╔══
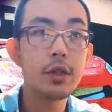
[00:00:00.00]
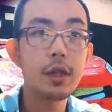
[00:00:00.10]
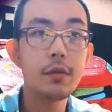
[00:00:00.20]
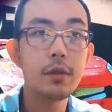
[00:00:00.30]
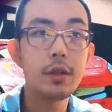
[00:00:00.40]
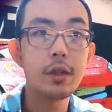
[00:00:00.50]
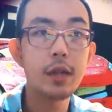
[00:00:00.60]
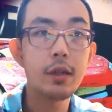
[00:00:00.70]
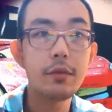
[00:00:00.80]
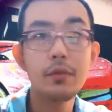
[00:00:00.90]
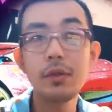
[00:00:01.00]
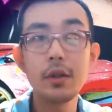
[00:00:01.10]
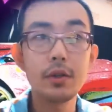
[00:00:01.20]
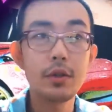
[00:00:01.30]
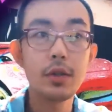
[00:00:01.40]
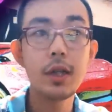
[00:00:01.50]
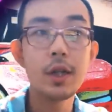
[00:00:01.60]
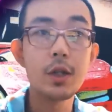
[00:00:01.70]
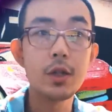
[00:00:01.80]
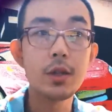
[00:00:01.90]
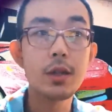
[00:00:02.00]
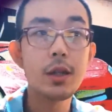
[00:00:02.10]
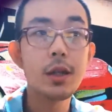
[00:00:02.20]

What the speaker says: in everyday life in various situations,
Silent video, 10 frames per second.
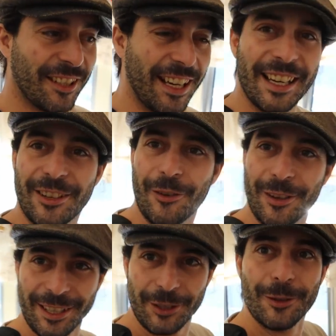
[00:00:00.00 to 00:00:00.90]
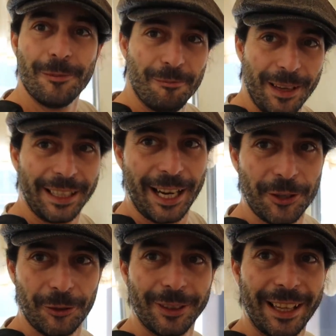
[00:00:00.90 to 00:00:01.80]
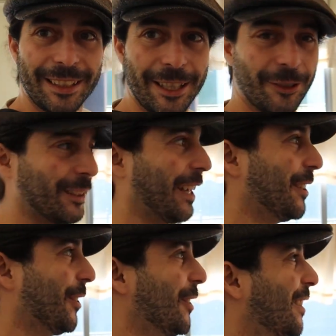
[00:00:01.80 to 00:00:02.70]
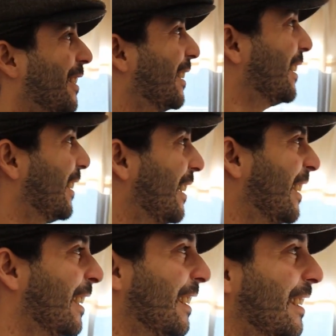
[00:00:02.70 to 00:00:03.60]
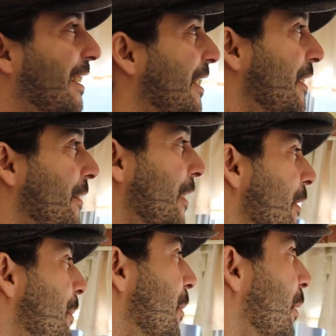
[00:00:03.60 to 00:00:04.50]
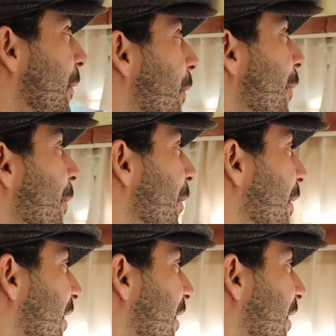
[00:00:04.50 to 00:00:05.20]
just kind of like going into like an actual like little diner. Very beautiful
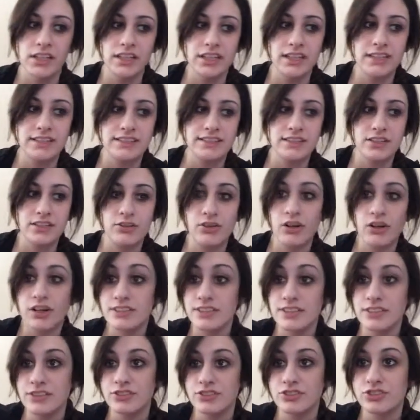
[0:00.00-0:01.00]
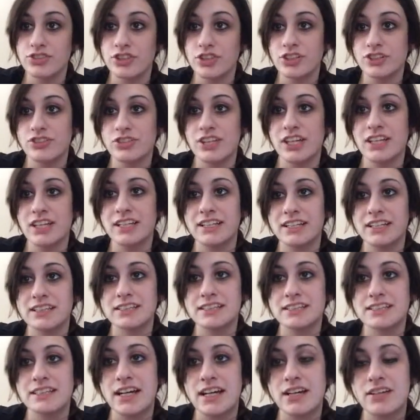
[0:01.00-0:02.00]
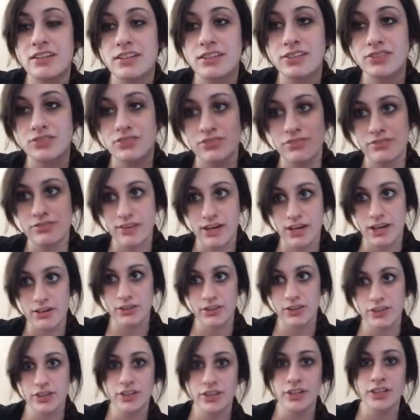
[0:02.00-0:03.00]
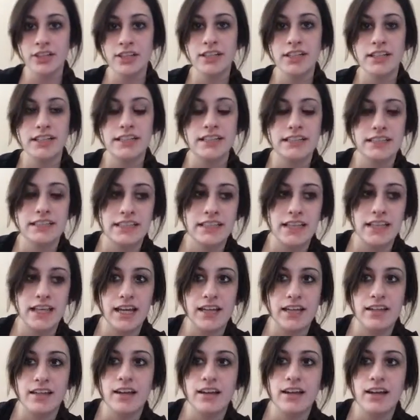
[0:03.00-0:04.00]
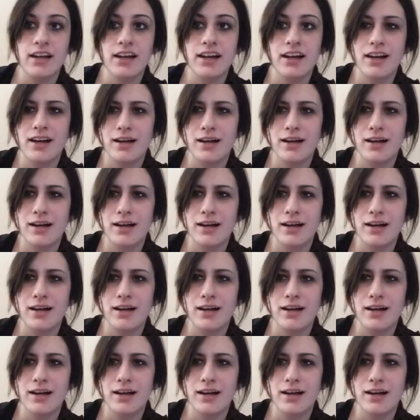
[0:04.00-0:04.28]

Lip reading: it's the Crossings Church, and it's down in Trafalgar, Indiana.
╚══
PROBLEM TO SOLVE
Please write out exactly the lines from the one containing "[00:00:01.30]" through the last line of the records above, and leave out any pictures.

COMPLETED TASK
[00:00:01.30]
[00:00:01.40]
[00:00:01.50]
[00:00:01.60]
[00:00:01.70]
[00:00:01.80]
[00:00:01.90]
[00:00:02.00]
[00:00:02.10]
[00:00:02.20]

What the speaker says: in everyday life in various situations,
Silent video, 10 frames per second.
[00:00:00.00 to 00:00:00.90]
[00:00:00.90 to 00:00:01.80]
[00:00:01.80 to 00:00:02.70]
[00:00:02.70 to 00:00:03.60]
[00:00:03.60 to 00:00:04.50]
[00:00:04.50 to 00:00:05.20]
just kind of like going into like an actual like little diner. Very beautiful
[0:00.00-0:01.00]
[0:01.00-0:02.00]
[0:02.00-0:03.00]
[0:03.00-0:04.00]
[0:04.00-0:04.28]

Lip reading: it's the Crossings Church, and it's down in Trafalgar, Indiana.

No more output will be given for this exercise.